While there is soon some boozing in a bar in Tatooine's spaceport Mos Eisley, it is not until (what is said to be) three years later, in the next film Episode V: The Empire Strikes Back that protagonists have their next food intake.
Luke Skywalker's quest to become a jedi knight takes him to the planet Dagobah. There he is served some goo by a little green midget with pointy ears who turns out to be the powerful jedi master named Yoda, whom Luke has been looking for.

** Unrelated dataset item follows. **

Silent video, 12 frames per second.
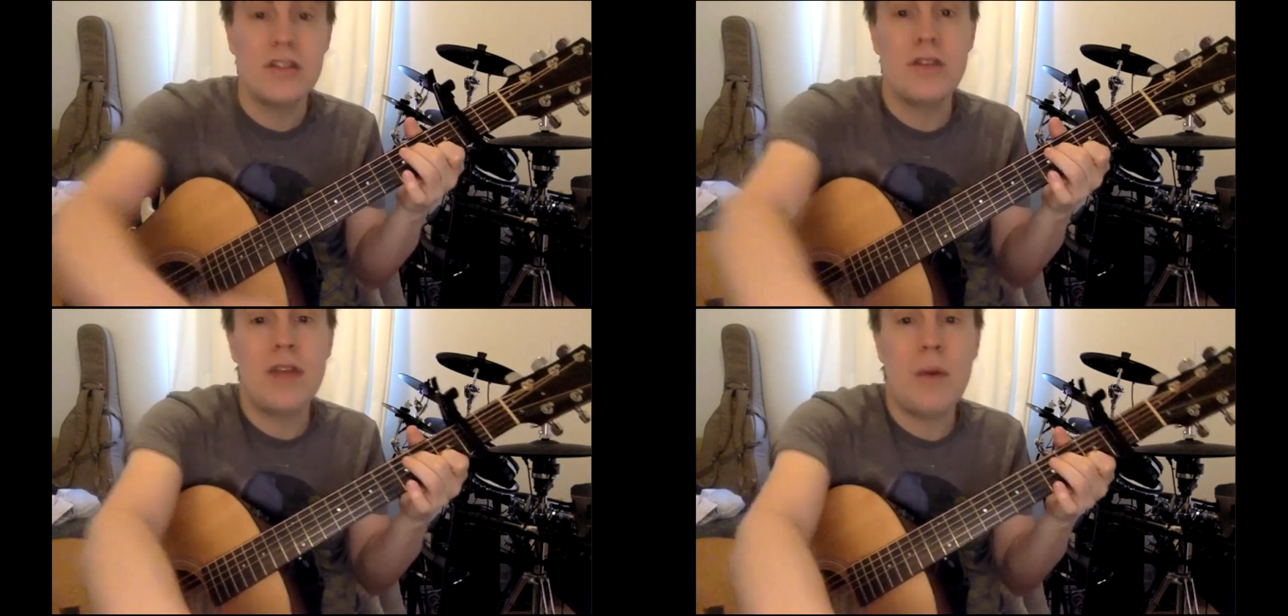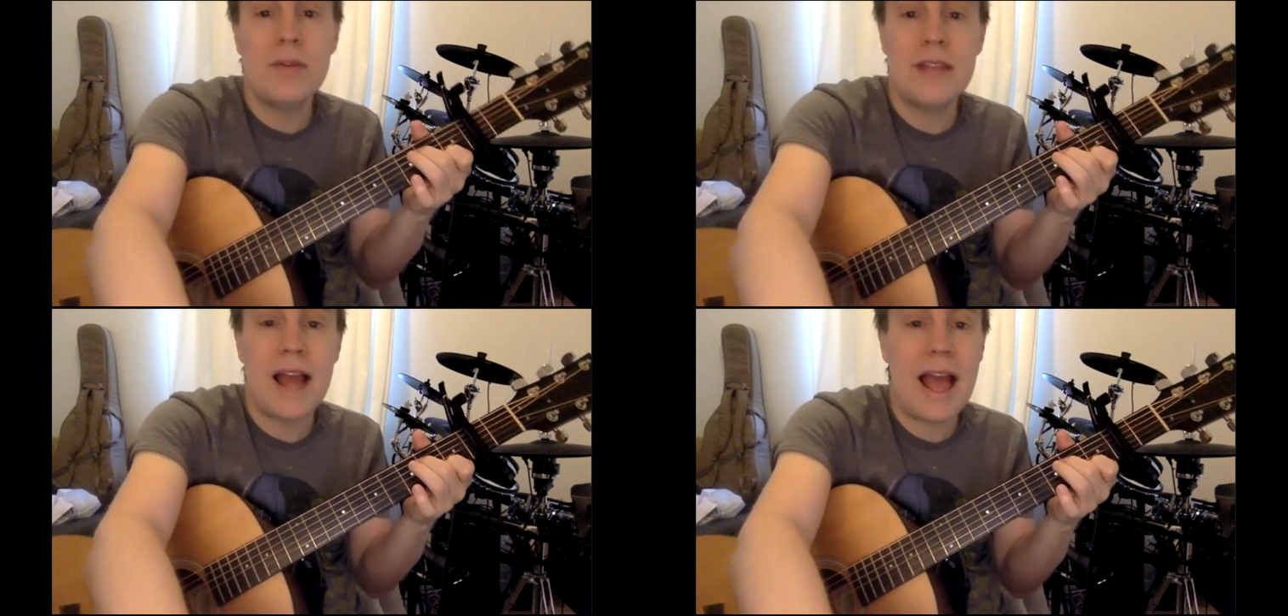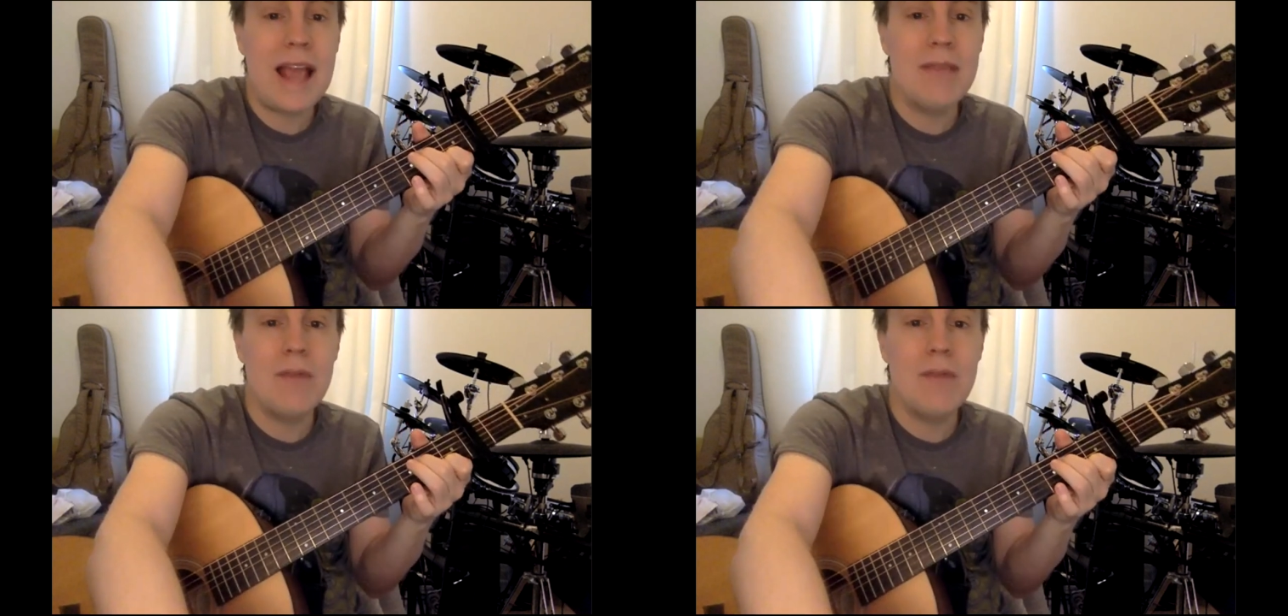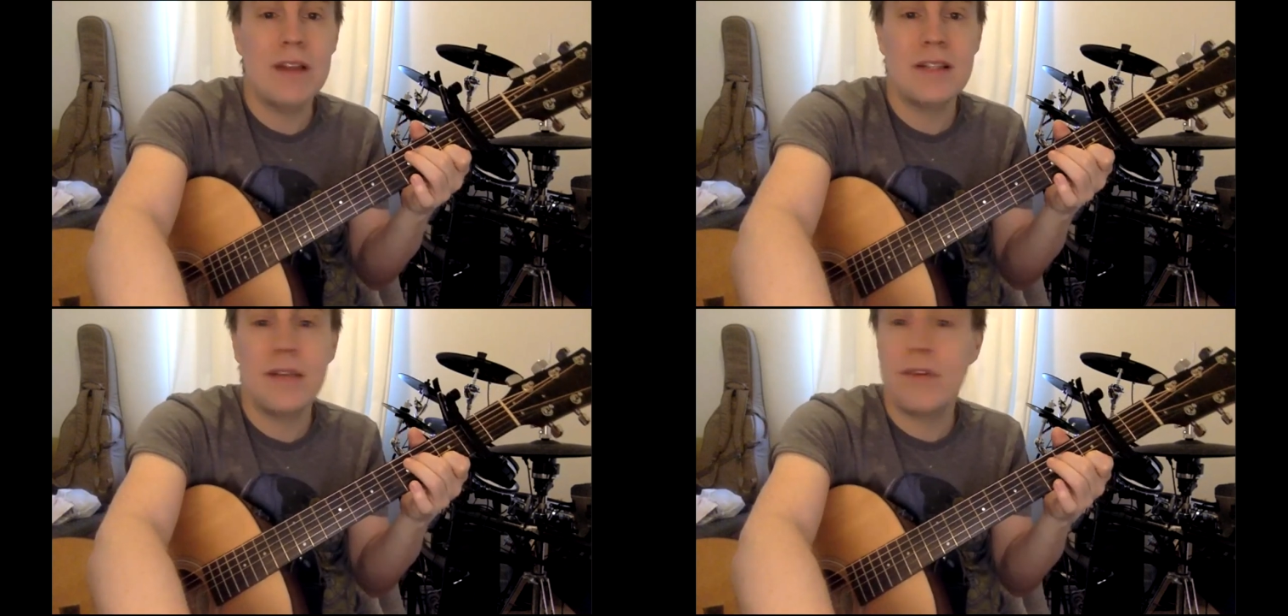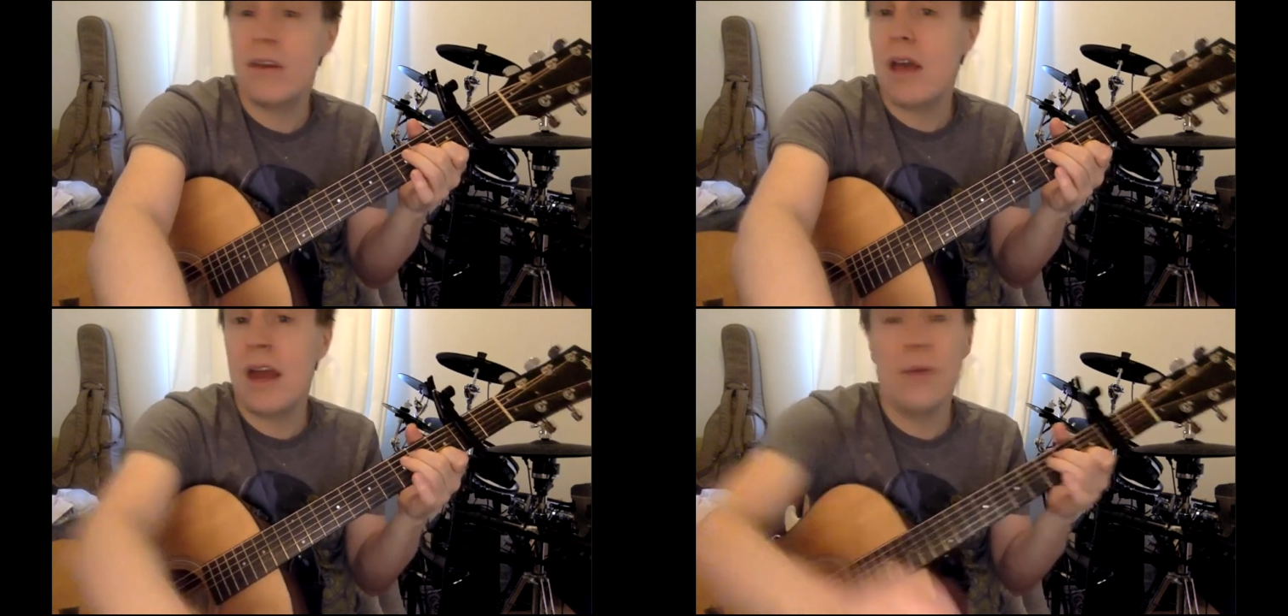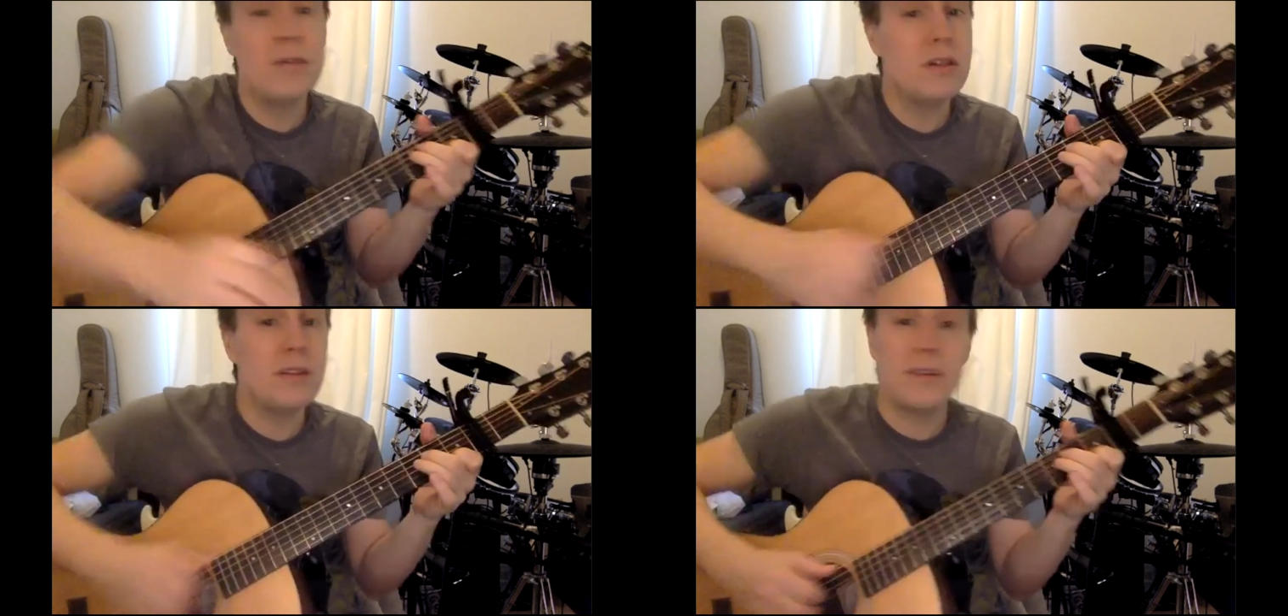so that was an A minor 7. And it
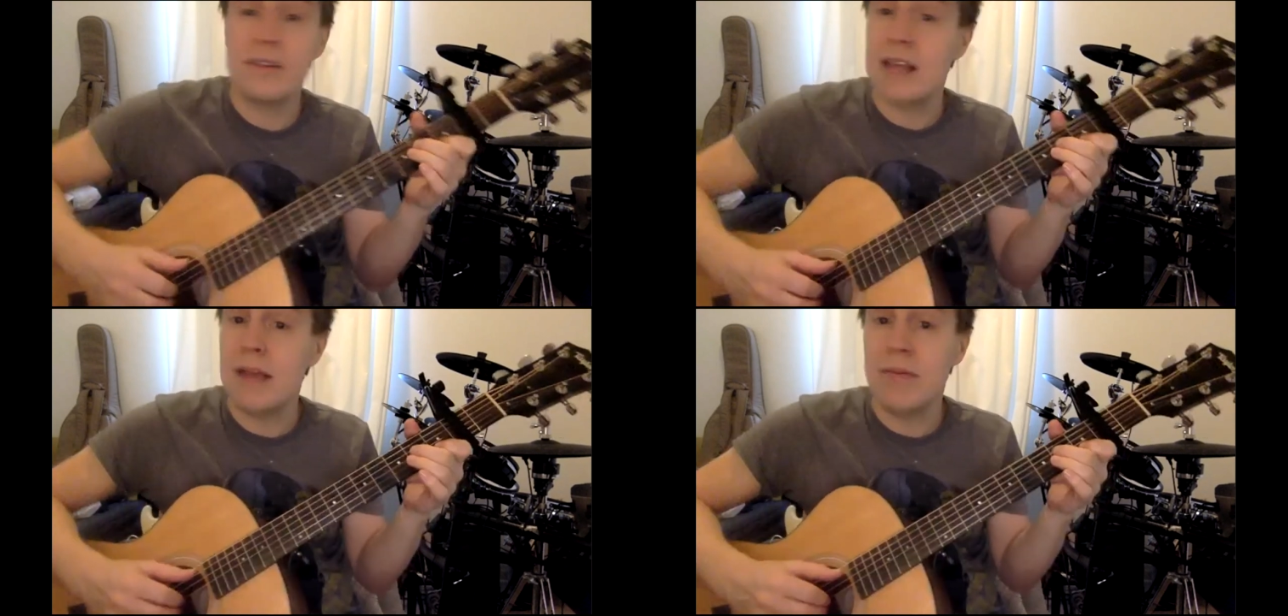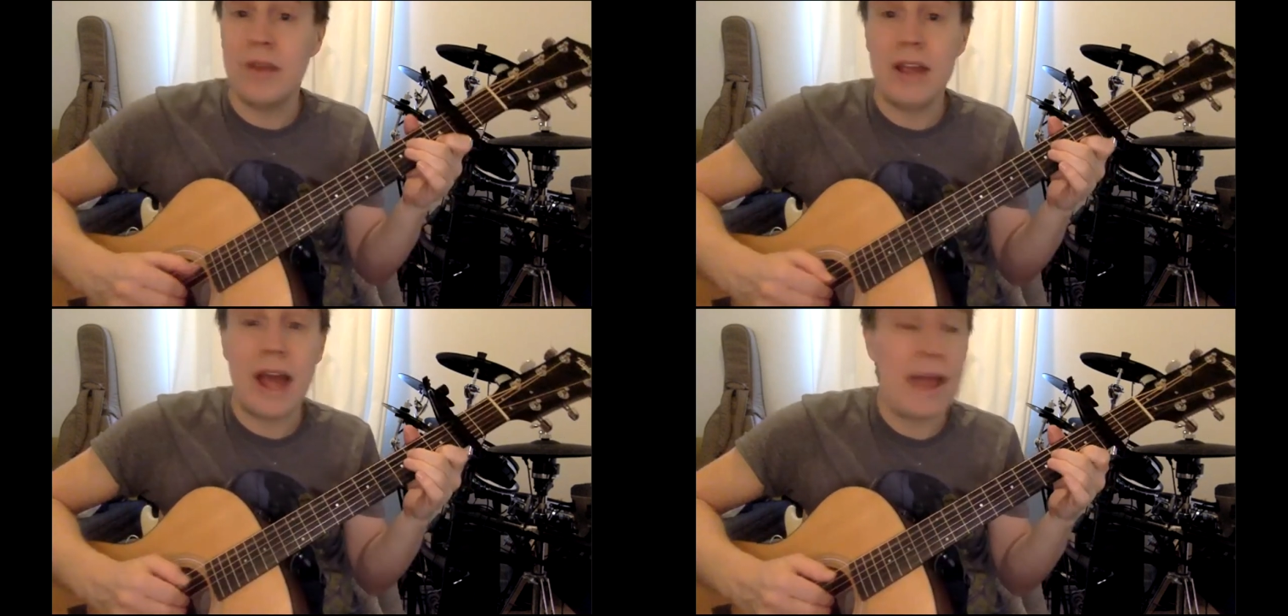was just the same thing,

It has been noted many times before how the character Yoda bares many resemblances to archetypal buddhist monks or devoted yoga gurus. It is perhaps a less remarked upon coincidence, that Yoda's cuisine may be as alien to Luke as is the cooking of vegan yogis to many of us. That may, in fact, be the only plausible explanation for why Luke does not eat what he is served although, by that point, he must be starving.
By my recollection, there is no kitchen in the rest of that film, so the next meal comes in Episode VI: Return of the Jedi. That snack, however, is not feeding the group of heroes seeking energy for the next battle, but chief gangster-villain Jabba the Hutt slurping various rat-like vermin, amid violent entertainment. His manners are what one might expect from a creature that looks like the cross-bred offspring of a toad and Garfield.
In the original trilogy, that is pretty much it as far as food is concerned.
However, it is later unveiled that at least once in an even more distant time ago in that galaxy far away - as the adventures of the previous generation are told in Episode II: The Clone Wars - there was food on the table.
Over on the planet Naboo, Anakin Skywalker turns The Force to serve his carnal motives at dinner. Attempting to seduce the love of his live - the beautiful Senator Padmé Amidala - he magically levitates a mangoesque fruit to his plate, slices it and floats an airborne sliver of it back to Amidala's fork. She then has a piece of it and does, no wonder why, remain rather slender throughout the film.
Thus we learn that there was a point in time when fruit was eaten.
I have no recollection of any eating at all in the follower, Episode III: Revenge of the Sith. And I have no particular reason to expect that The Force Awakens that I shall see next week should be any closer to Babette's Feast than its predecessors. I am therefore sad too say that all this makes too meager material for a cookbook and I had better stick to my day-job.
Following, as I did, Star Wars from the perspective of a curious gourmet is a disappointment. However, it does revoke my earlier comments about the politico-economic analyses of these space adventures: Perhaps it is so, that the evil empire is so fiercely hated by the rebellion because, in some untold confiscatory turn, the dictatorship converted all fruit farms into factories of war machinery and has its peoples' starving or choking slowly on porridge.
So sorry all you Star Wars fans out there, the culinary guide will not be out anytime soon! The good news is that you can spend the money saved on toys and figurines.